Sécurité des cartes bancaires : le chercheur qui a mis la faille au jour s'explique
Né outre-Manche, le buzz lié aux questionnements sur la sécurité des cartes bancaires à puce débarque en France. Une arrivée motivée par la diffusion attendue pour février des instructions permettant de réaliser un dispositif trompant les terminaux de paiement en leur faisant croire que le code d’identifiant personnel du porteur de la carte a bien été validé. Le fruit d’un travail de recherche de plusieurs années de l’équipe du Dr Ross Anderson, de l’Université de Cambridge, et en particulier de son acolyte, le Dr Steven J. Murdoch. Ce dernier s'explique dans nos colonnes.

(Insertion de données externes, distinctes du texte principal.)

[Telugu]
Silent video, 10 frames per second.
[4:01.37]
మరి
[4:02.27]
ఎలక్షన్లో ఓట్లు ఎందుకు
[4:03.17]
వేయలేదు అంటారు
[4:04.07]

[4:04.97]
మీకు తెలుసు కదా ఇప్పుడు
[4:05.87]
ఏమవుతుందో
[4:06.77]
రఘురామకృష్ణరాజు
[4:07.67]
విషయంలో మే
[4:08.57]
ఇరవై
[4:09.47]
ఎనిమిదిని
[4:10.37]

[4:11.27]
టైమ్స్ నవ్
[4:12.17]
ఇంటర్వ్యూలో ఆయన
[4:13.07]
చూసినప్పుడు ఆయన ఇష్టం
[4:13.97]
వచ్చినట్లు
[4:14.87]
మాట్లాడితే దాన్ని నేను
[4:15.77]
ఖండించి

Repris en écho par nos confrères du Monde, le Figaro a lancé l’alerte ce jeudi 20 janvier : « Les banques françaises sont mobilisées face à une faille identifiée par un universitaire outre-Manche », une faille qui autoriserait des fraudes conséquentes avec ces cartes bancaires à puce prétendument hautement sécurisées. Branle-bas de combat généralisé ? Pas tant que ça, au grand dam du chercheur qui a révélé la faille aux autorités concernées, Steven J. Murdoch.

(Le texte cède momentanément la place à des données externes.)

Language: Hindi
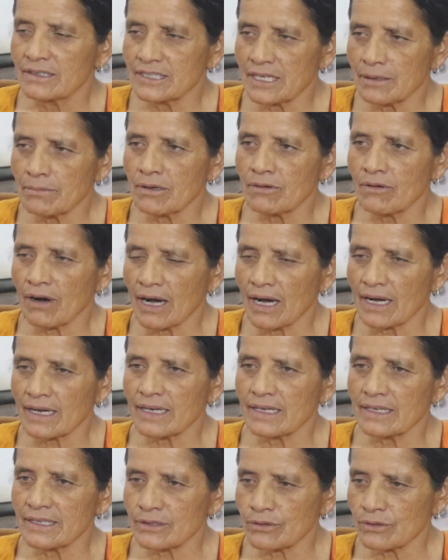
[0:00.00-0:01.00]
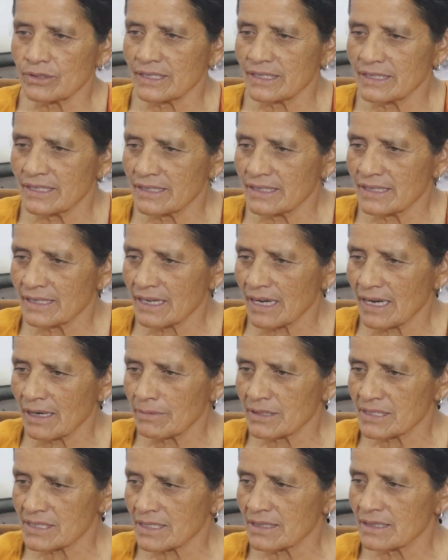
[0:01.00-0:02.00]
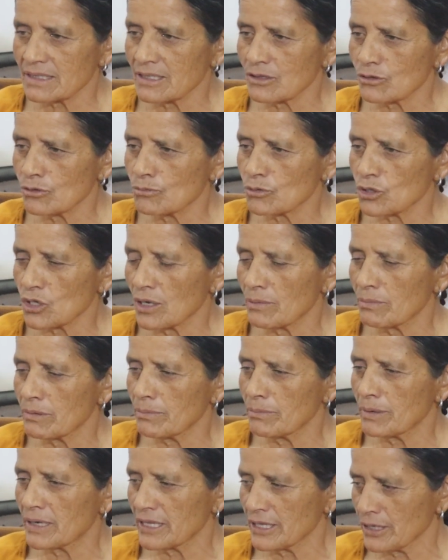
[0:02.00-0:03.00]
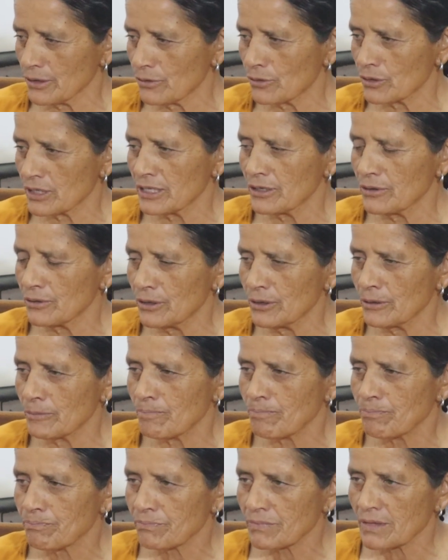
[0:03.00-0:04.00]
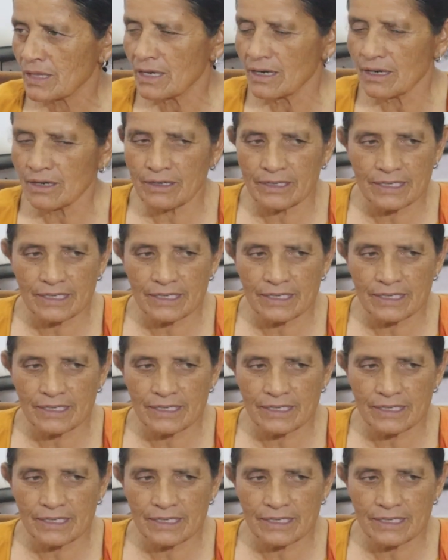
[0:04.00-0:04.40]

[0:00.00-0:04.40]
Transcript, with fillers: जब मैं वहाँ गई तो दीदी ने कहा बसंती तुम तो अभी बड़ी होगी हो हम्म।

Joint par téléphone par LeMagIT, celui-ci explique : « l’attaque permet à un fraudeur d’utiliser une carte de paiement à puce volée pour régler un achat, via un terminal de paiement électronique non modifié, sans connaître le code PIN du porteur légitime de la carte bancaire. » Le plus grave, peut-être, étant selon lui que « le reçu indique que la transaction a été autorisée par code PIN », du moins était-ce le cas lors de ses tests au Royaume-Uni, pour des transactions de type offline comme online – à savoir avec ou sans communication avec les serveurs de contrôle des transactions.

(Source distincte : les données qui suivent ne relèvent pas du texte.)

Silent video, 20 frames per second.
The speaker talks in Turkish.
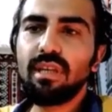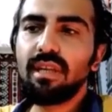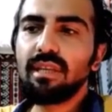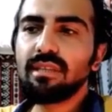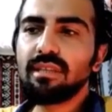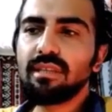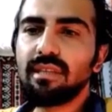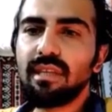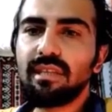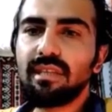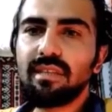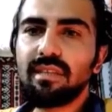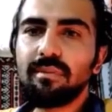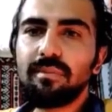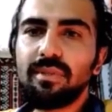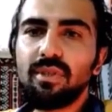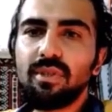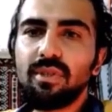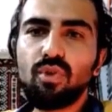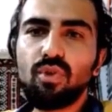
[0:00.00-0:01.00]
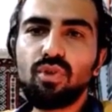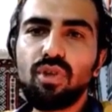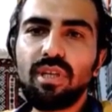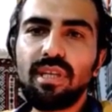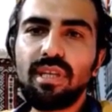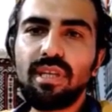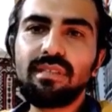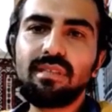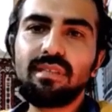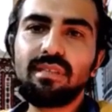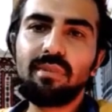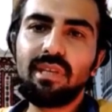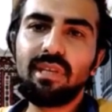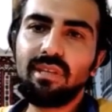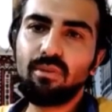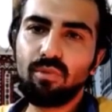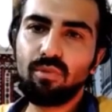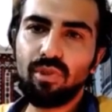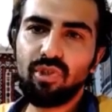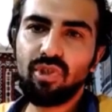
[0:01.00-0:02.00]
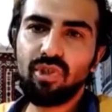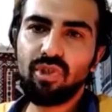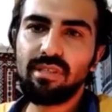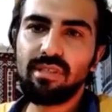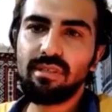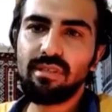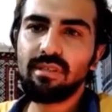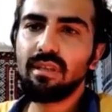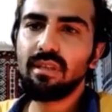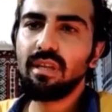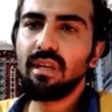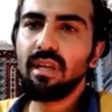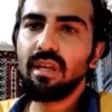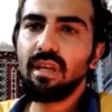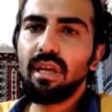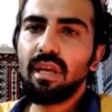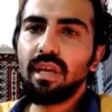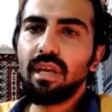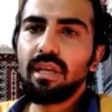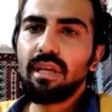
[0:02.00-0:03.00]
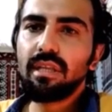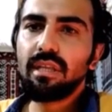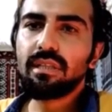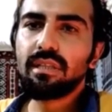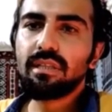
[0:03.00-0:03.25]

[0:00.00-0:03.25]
sayılarımızı gösteren simgelere ulaşırız. Ee,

"Il est probable que d’autres aient découvert la faille avant nous"
Du coup, il serait particulièrement difficile, pour le porteur de la carte dérobée, de faire la démonstration de sa bonne foi auprès de sa banque… Une déclaration de vol ou de perte ? Certes. Mais comment justifier du fait que les transactions ultérieures aient été autorisées par code PIN alors que ce code est strictement personnel et ne doit pas être communiqué à des tiers. Difficile dans ces conditions de dégager sa responsabilité face à son banquier. La question est d’autant plus importante aux yeux de Steven Murdoch que, modestement, il lui semble probable « que d’autres aient découvert la faille avant nous. » Et que celle-ci ait déjà fait des victimes qui s’ignorent.
Steven J. Murdoch est un vétéran de la sécurité des cartes à puce, un sujet auquel il consacre ses recherches, au sein de l’équipe du Dr Ross Anderson, depuis son arrivée à l’Université de Cambridge, il y a près de 6 ans. A l’automne, le chercheur est d’ailleurs intervenu sur le sujet pour la BBC dans l’émission Inside Out, pour dévoiler au grand public les fruits de ses travaux précédents : le piratage de terminaux de paiement électronique pour récupérer les données des cartes bancaires et leurs codes PIN associés… Le diaporama de sa dernière présentation publique sur le sujet, lors du 26ème congrès Chaos Communication, fin décembre dernier, est disponible depuis peu.
Sans surprise, le GIE Cartes Bancaires minimise
Du côté du GIE Cartes Bancaires, on se veut rassurant. Mais est-ce une surprise ? Pour la direction de la communication du groupement, la nouveauté, ici, c’est la publication attendue en février des indications qui permettront à des fraudeurs d’exploiter la faille découverte par Steven Murdoch. Une exploitation qui semble néanmoins difficile au GIE : « elle nécessite des équipements qui ne sont pas très discrets. » Certes. Mais ils peuvent probablement être miniaturisés. Dans un récent article de la revue de l'organisme de normalisation IEEE, Steven Murdoch se laisse d’ailleurs aller à imaginer une mise en œuvre de ce genre d’attaques par shim-in-the-middle, où l’équipement utilisé pour l’interception des communications entre terminal de paiement et carte à puce se réduit à une feuille. Toutefois, le GIE estime possible d’isoler les transactions frauduleuses, celles qui n’auraient pas vraiment été autorisées par code PIN malgré l’approbation du terminal. Sans préciser comment.